• [Exercise prompt]
Retype the data exactly, skipping any picture in it.
##### Data #####
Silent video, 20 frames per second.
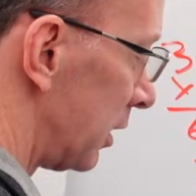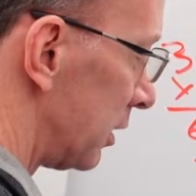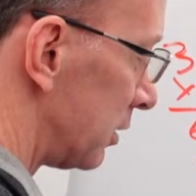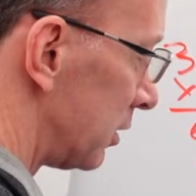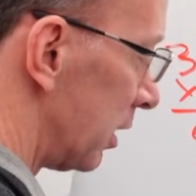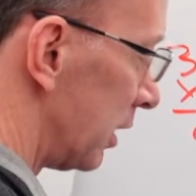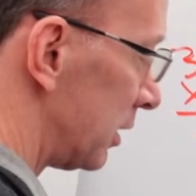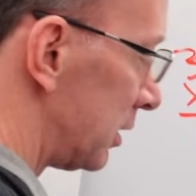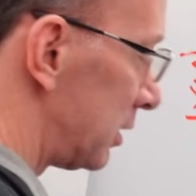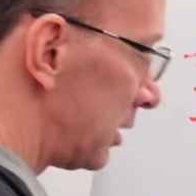
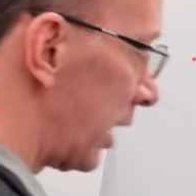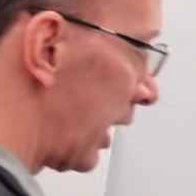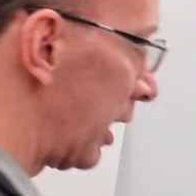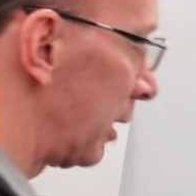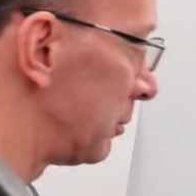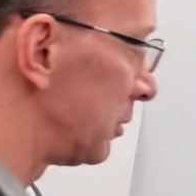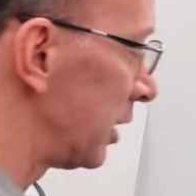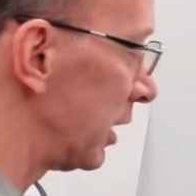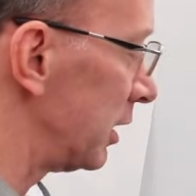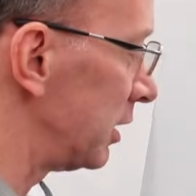So this
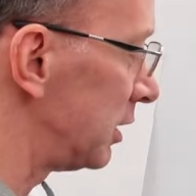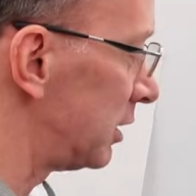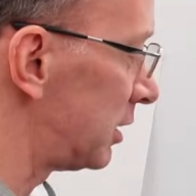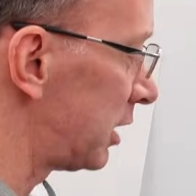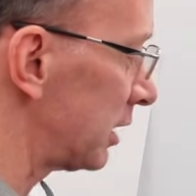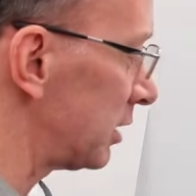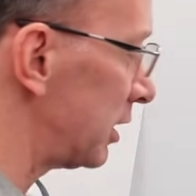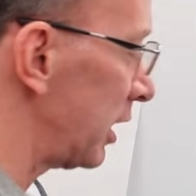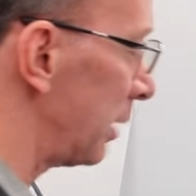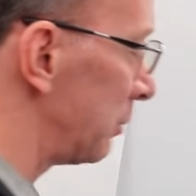times
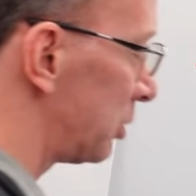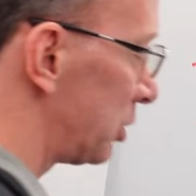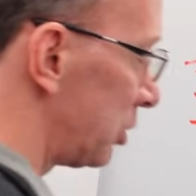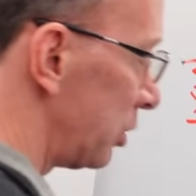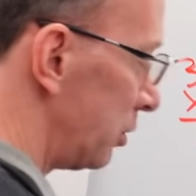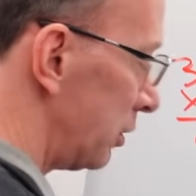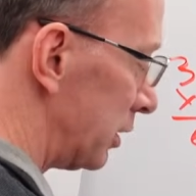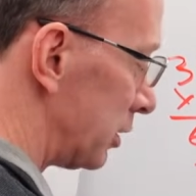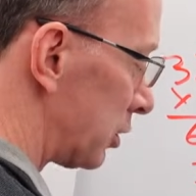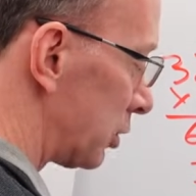6 times
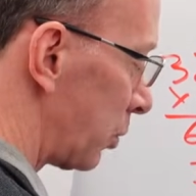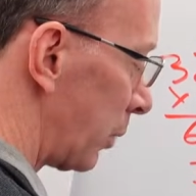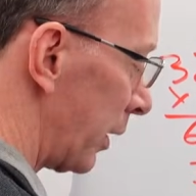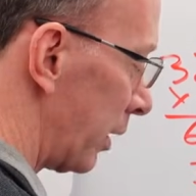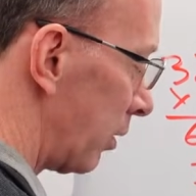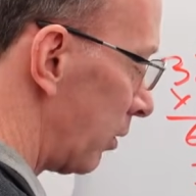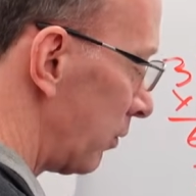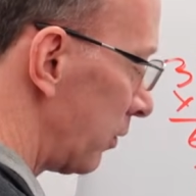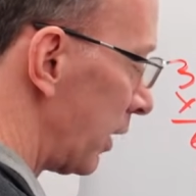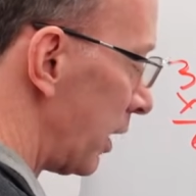2 is
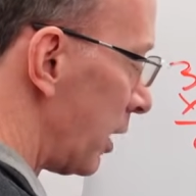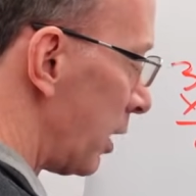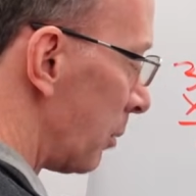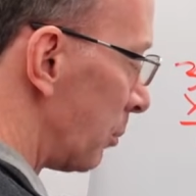12.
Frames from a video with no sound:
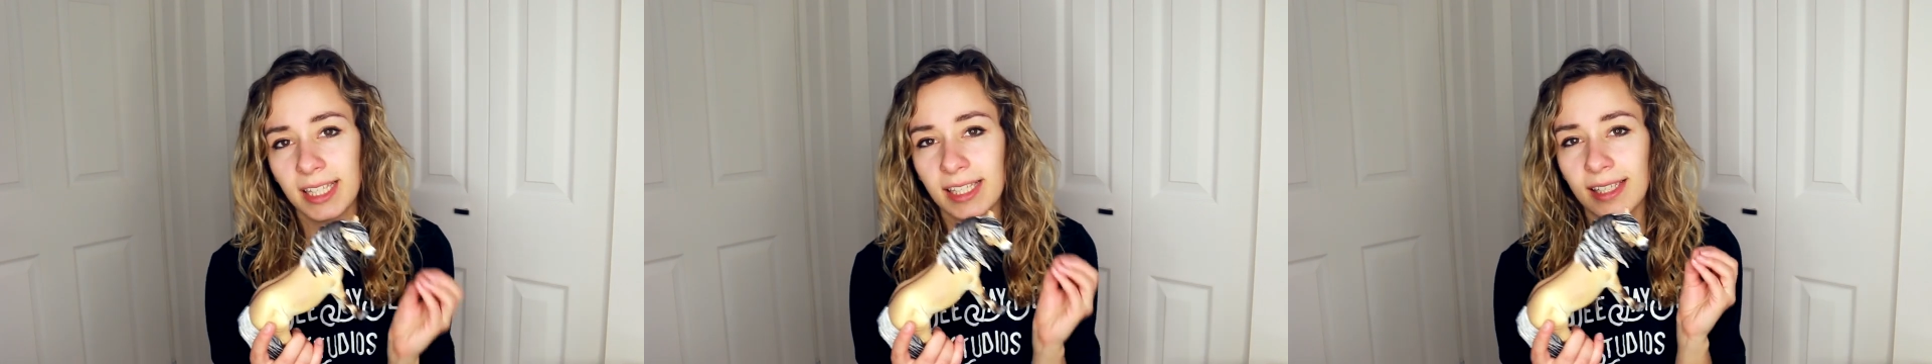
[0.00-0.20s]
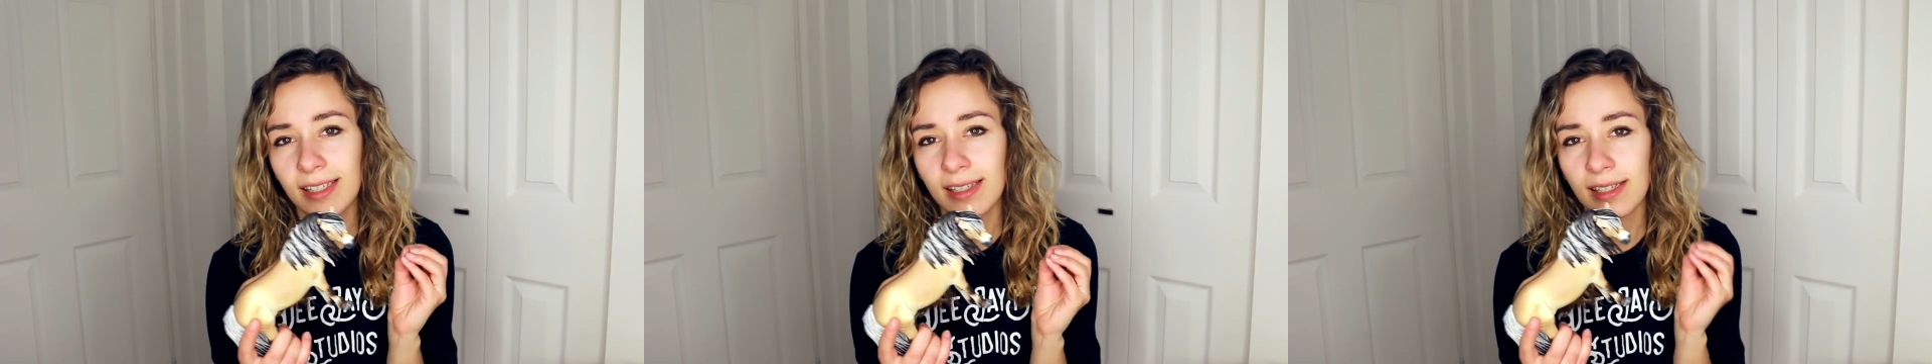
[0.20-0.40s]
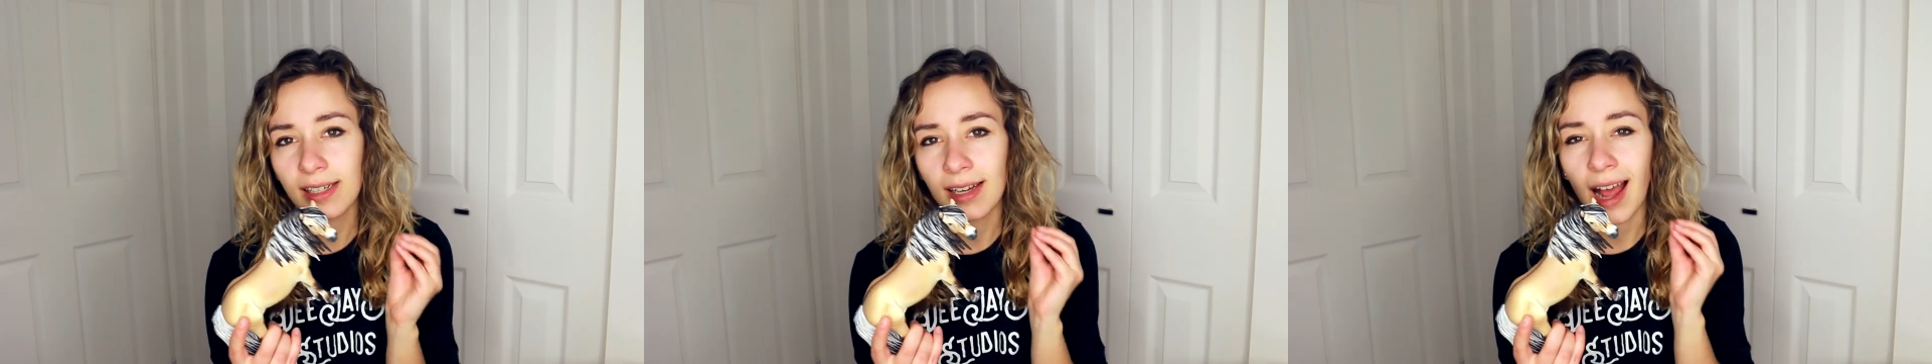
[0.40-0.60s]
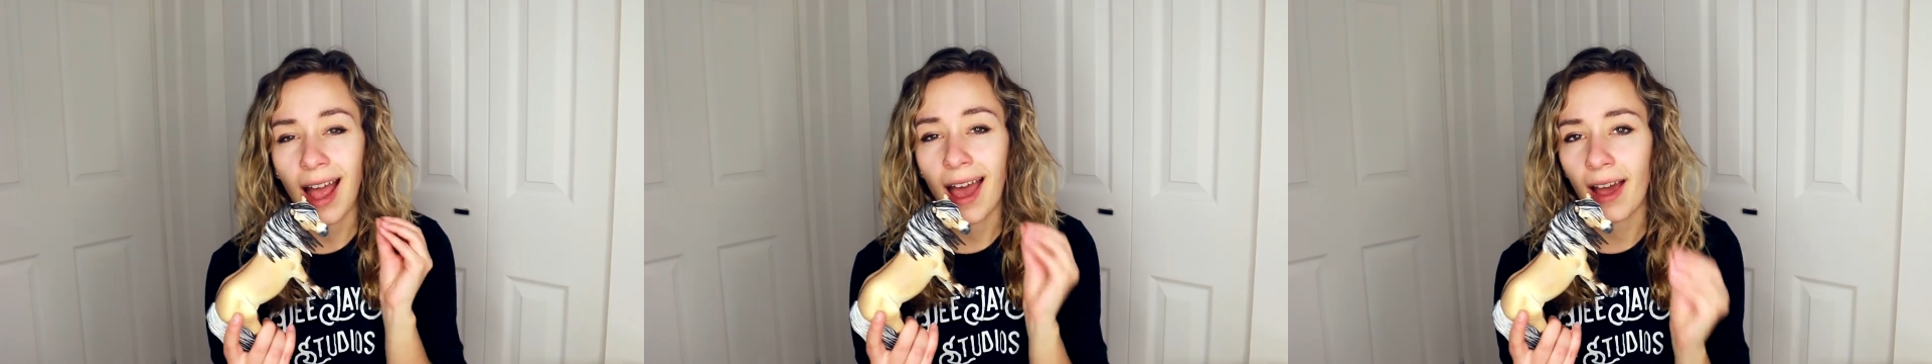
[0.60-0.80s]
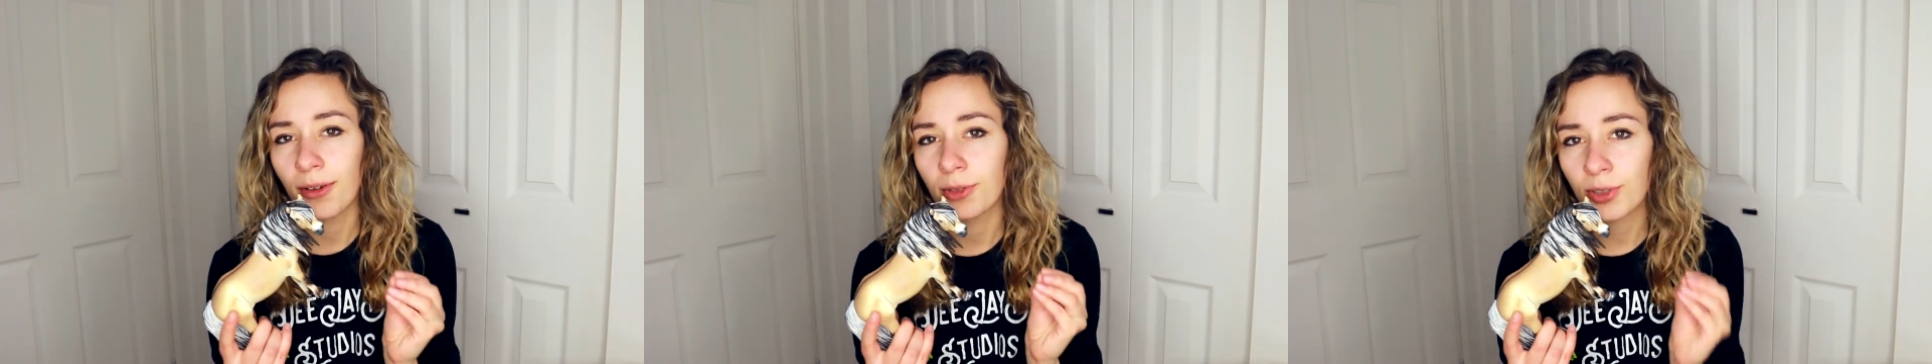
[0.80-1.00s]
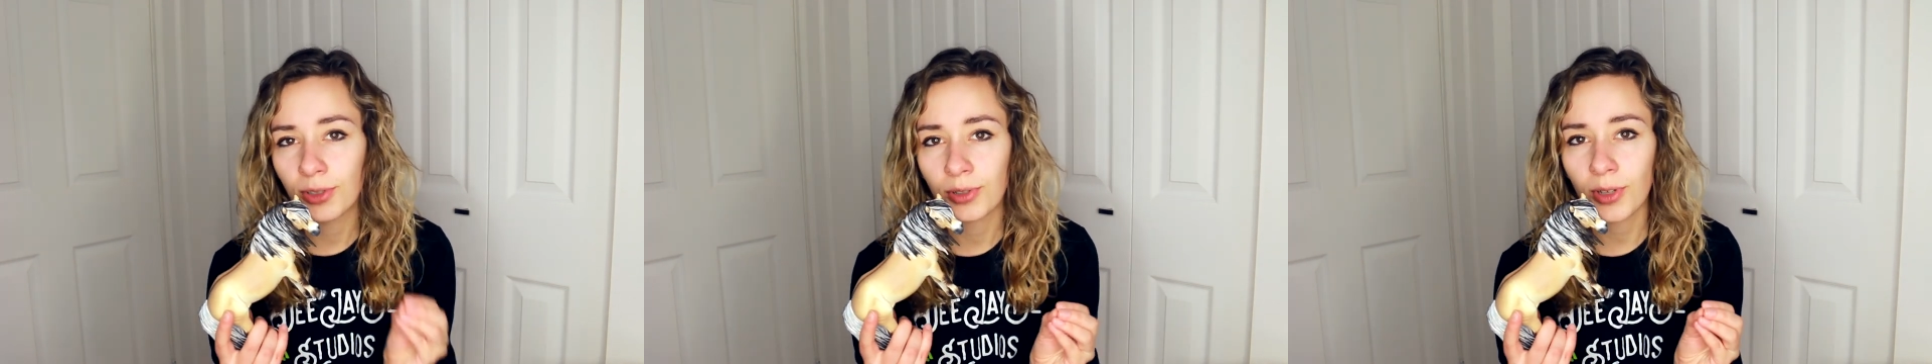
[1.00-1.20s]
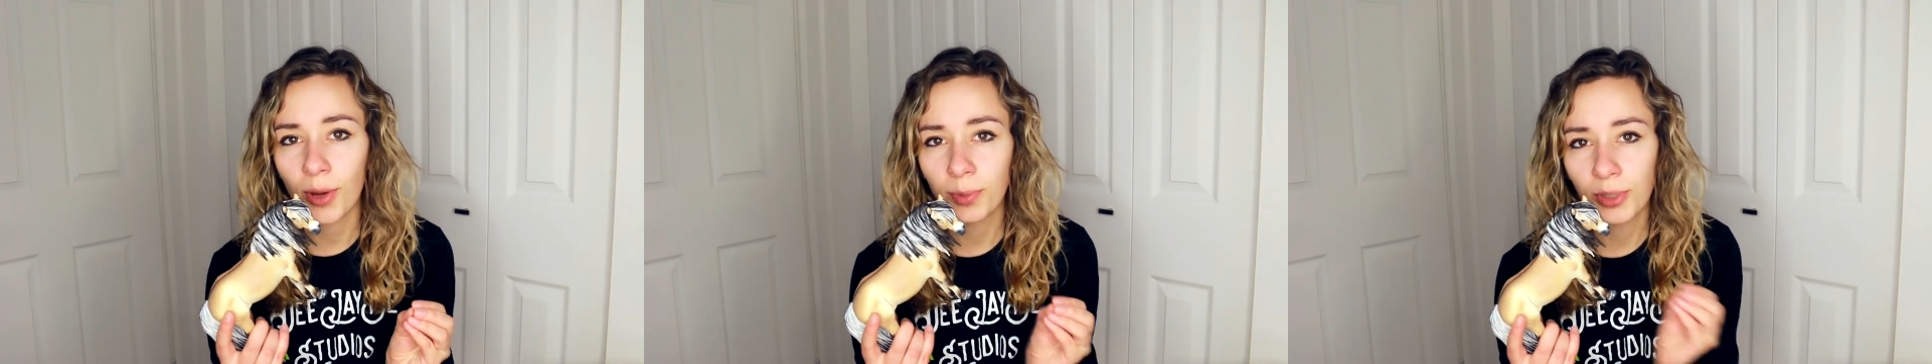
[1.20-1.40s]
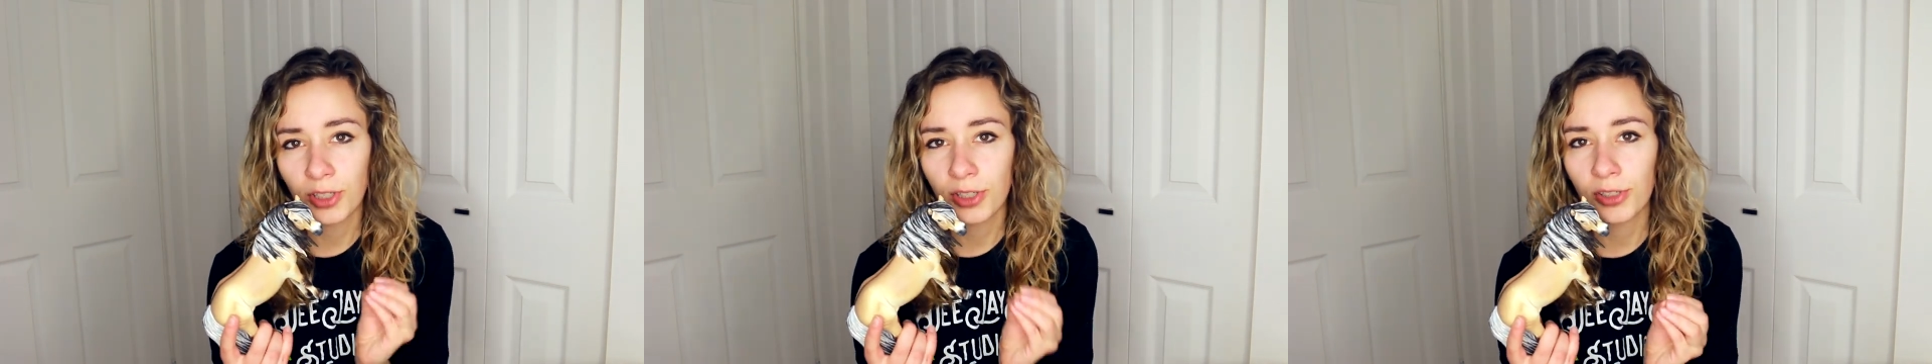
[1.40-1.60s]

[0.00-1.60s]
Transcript: this isn't a how-to sculpt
#####
• [Answer section]
Silent video, 20 frames per second.
So this
times
6 times
2 is
12.
Frames from a video with no sound:
[0.00-0.20s]
[0.20-0.40s]
[0.40-0.60s]
[0.60-0.80s]
[0.80-1.00s]
[1.00-1.20s]
[1.20-1.40s]
[1.40-1.60s]

[0.00-1.60s]
Transcript: this isn't a how-to sculpt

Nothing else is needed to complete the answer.